Conventionally, the TPM generates the corresponding private portion 218 of the EK internal to its security boundary. Since the generation of a private RSA key 218 (required by the TPM) is relatively time consuming on the TPM processor, the TCG specification allows for the value of the private EK 218 to be injected into the TPM secure boundary, provided that the value of the key is not exposed. This allows an external device such as a hardware security module that contains a high performance processor and hardware that can generate keys very quickly to do the key generation for the TPM.

As mentioned above, in addition to enrolling the TPM, in a conventional system the OEM binds the TPM to a specific platform in the form of a “platform certificate.” The TPM public key and the platform identity are bound and digitally signed to form a certificate specific for a properly manufactured platform (e.g., a PC) that contains a properly installed TPM.

The steps of enrolling and binding a TPM as practiced conventionally require a unique touch and unique values per platform. From the perspective of the OEMs, these additional and custom steps are undesirable.

In accordance with one embodiment of a system constructed according to the invention, the following process describes how the TPM and platform can be enrolled after the system has shipped to the customer, for example, at the time of installation of the supporting software. Briefly, the TPM is initially programmed with a Diffie-Hellman private/public key pair (“D-H keys”). This D-H key pair provides security comparable to an RSA key pair of similar size, yet requires significantly less processing.

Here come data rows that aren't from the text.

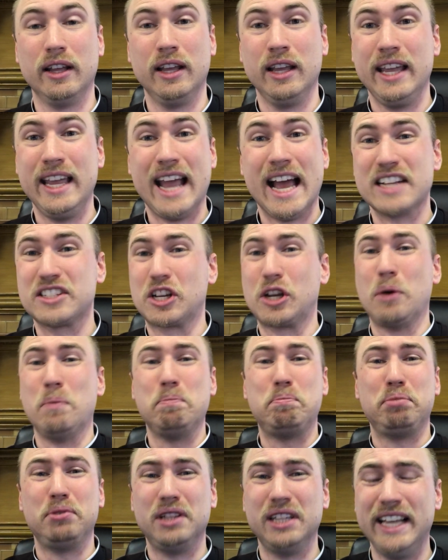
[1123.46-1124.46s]
He has
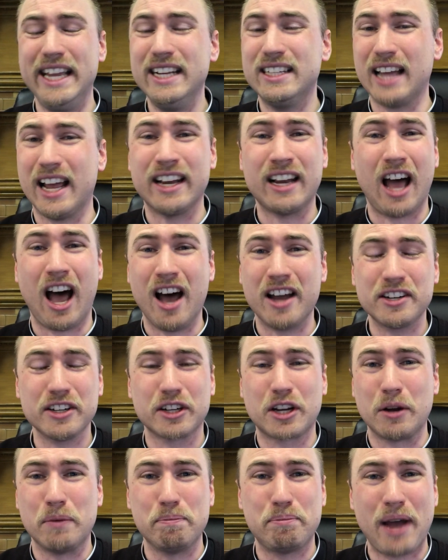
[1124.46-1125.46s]
complete and utter
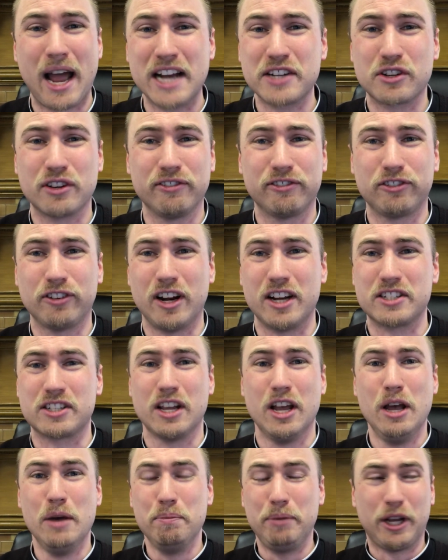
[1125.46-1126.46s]
compassion for us,
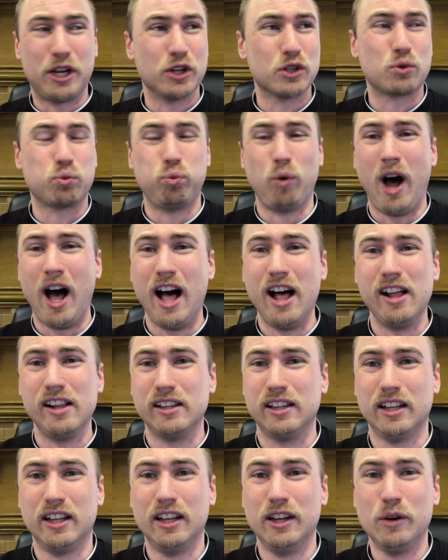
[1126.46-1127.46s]
because
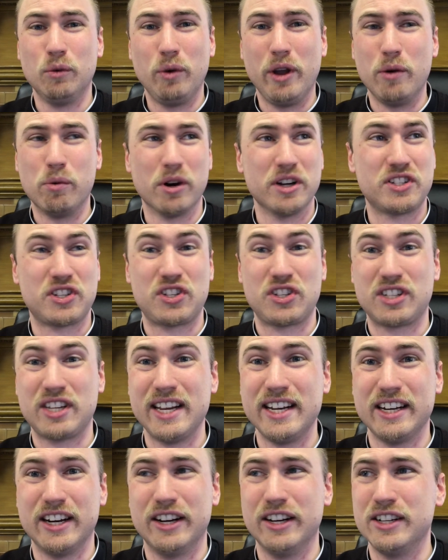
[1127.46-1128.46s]
while we were
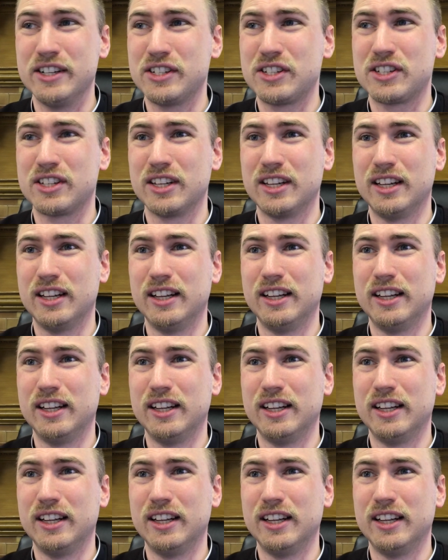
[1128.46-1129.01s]
sinners,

In one embodiment, the HSM and TPM use the D-H keys to establish a secure channel. They then use the secure channel to enable the HSM to securely inject the EK into the TPM. The HSM then generates and publishes the appropriate certificates.

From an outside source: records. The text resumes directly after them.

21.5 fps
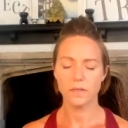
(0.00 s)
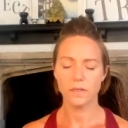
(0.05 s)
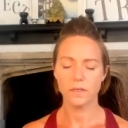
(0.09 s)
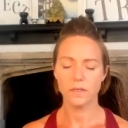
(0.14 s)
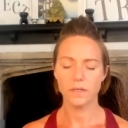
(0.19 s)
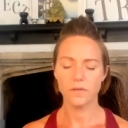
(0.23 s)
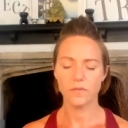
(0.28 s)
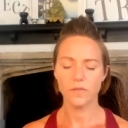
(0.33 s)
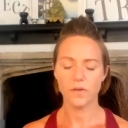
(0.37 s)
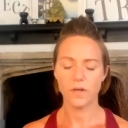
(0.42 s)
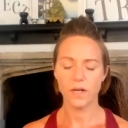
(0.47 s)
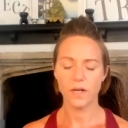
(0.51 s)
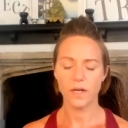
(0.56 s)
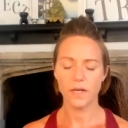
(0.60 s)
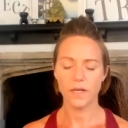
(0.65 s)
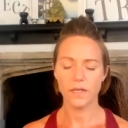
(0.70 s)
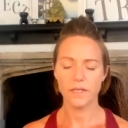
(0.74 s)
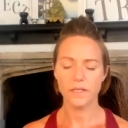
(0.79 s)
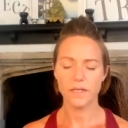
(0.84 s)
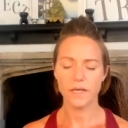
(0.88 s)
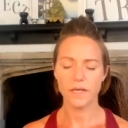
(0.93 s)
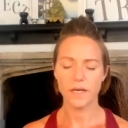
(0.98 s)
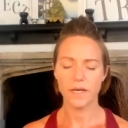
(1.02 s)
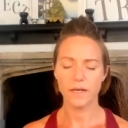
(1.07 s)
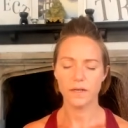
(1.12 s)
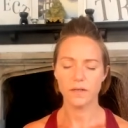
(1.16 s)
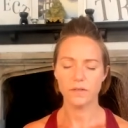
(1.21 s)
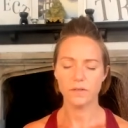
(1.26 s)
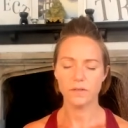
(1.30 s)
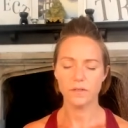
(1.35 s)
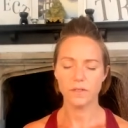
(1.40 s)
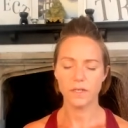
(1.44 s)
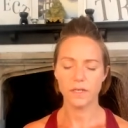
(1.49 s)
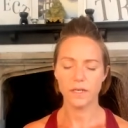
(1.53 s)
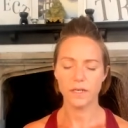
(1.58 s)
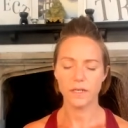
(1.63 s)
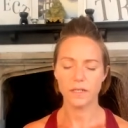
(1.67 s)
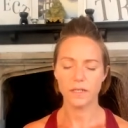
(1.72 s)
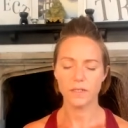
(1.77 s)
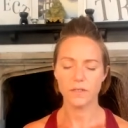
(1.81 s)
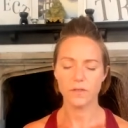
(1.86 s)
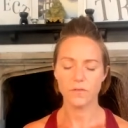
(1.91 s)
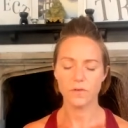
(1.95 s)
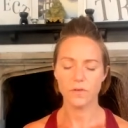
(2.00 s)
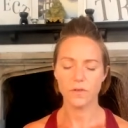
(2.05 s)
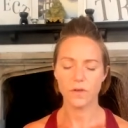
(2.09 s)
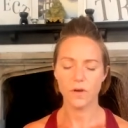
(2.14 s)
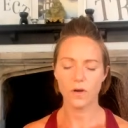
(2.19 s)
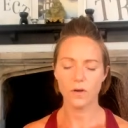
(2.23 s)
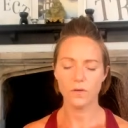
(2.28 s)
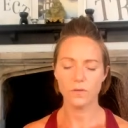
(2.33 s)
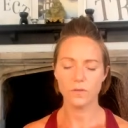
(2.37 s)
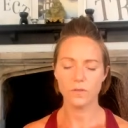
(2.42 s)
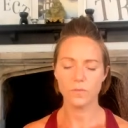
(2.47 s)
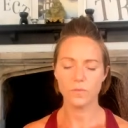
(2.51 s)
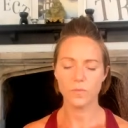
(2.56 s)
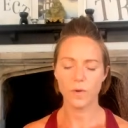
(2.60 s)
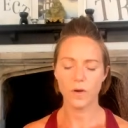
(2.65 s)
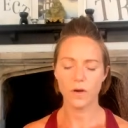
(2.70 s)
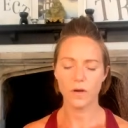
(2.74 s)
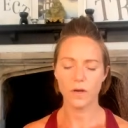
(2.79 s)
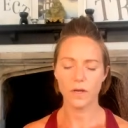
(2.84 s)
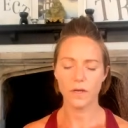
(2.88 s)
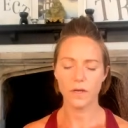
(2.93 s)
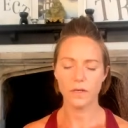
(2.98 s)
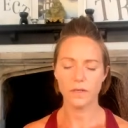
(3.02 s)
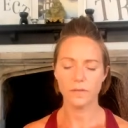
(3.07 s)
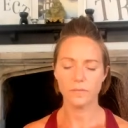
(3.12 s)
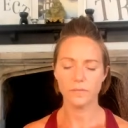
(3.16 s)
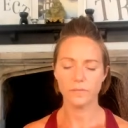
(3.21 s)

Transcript: If you're laying down, connect through the whole spine,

In another embodiment, the secure channel is not necessary. Here, the TPM may generate the EK, then use the D-H private key to sign the public EK and the platform identifier that are sent to the HSM. The HSM then generates and publishes the appropriate certificates. These two embodiments will be discussed in more detail below.

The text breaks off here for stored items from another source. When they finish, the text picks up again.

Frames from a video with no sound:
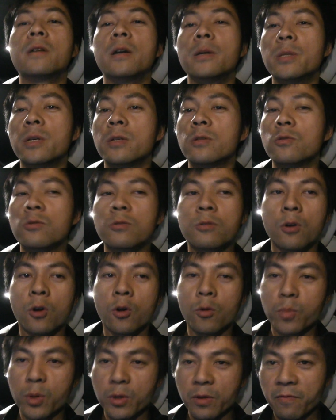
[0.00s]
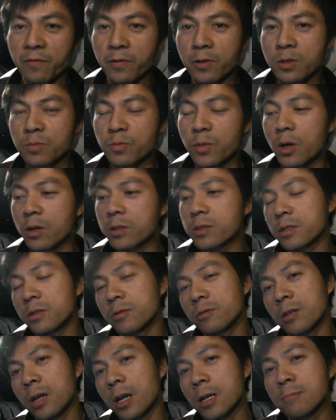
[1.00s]
And then you open the fuse box and
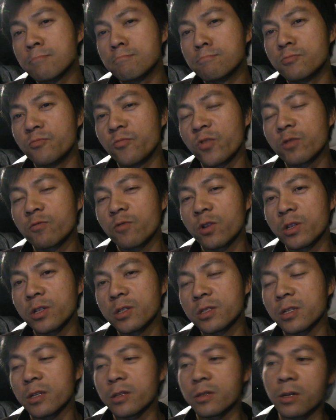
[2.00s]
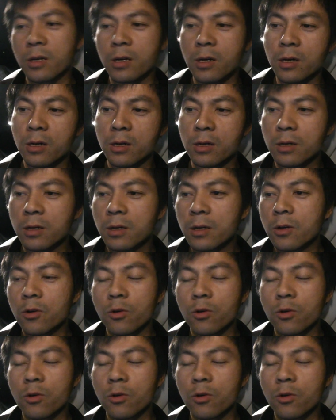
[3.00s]
you're like, which one is it? And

The processes and characteristics that immediately follow relate to the manufacture of the TPM device (e.g., the chip within which the TPM resides):

    • 1) The TPM device is designed to support TPM enrollment commands of a secure protocol. One example of such commands is discussed below.
    • 2) During package (e.g., chip) test, the TPM is programmed with, for example, a 256 b exponent and 2048 bit modulus Diffie-Hellman private public key pair.
    • 3) The TPM may also generate a serial number for convenience in finding the public key value at a later time.
    • 4) The D-H private key 214 (typically labeled “Kdi”) is generated by the TPM internally within the security boundary (never exposed).
    • 5) The value of the D-H public key 220 is exported on the test floor by and signed using an HSM (which contains the TPM manufacturer's private key). The TPM manufacturer in this case is attesting to the fact that this public key corresponds to a private key that has been generated inside the security boundary of the TPM (thus, the private key has not been exposed).
    • 6) The database of TPM public Kdi values 220 signed by the TPM manufacturer is made available publicly. This may be accomplished, for example, via the Internet, by distributing a CD, etc.

The processes and characteristics that immediately follow relate to the manufacture of the OEM Platform (e.g., circuit board):

    • 1) The TPM device is installed in the OEM platform
    • 2) The platform serial number (identifying information) 216 is loaded as a one time event into the TPM protected storage. For example, the TPM may store the information in encrypted and authenticated Flash memory 212 on the OEM board.
    • 3) Here, the TPM is not bound to the platform. Rather, the binding may be easily performed by a diagnostic that is used to test the Ethernet controller and the TPM when it is installed. This operation may be performed in a similar manner as allocating a MAC address to the controller.

The certificate generation and key generation for both the EK and the platform certificate can be done at any time and in a non-secure environment once the above operations have been completed.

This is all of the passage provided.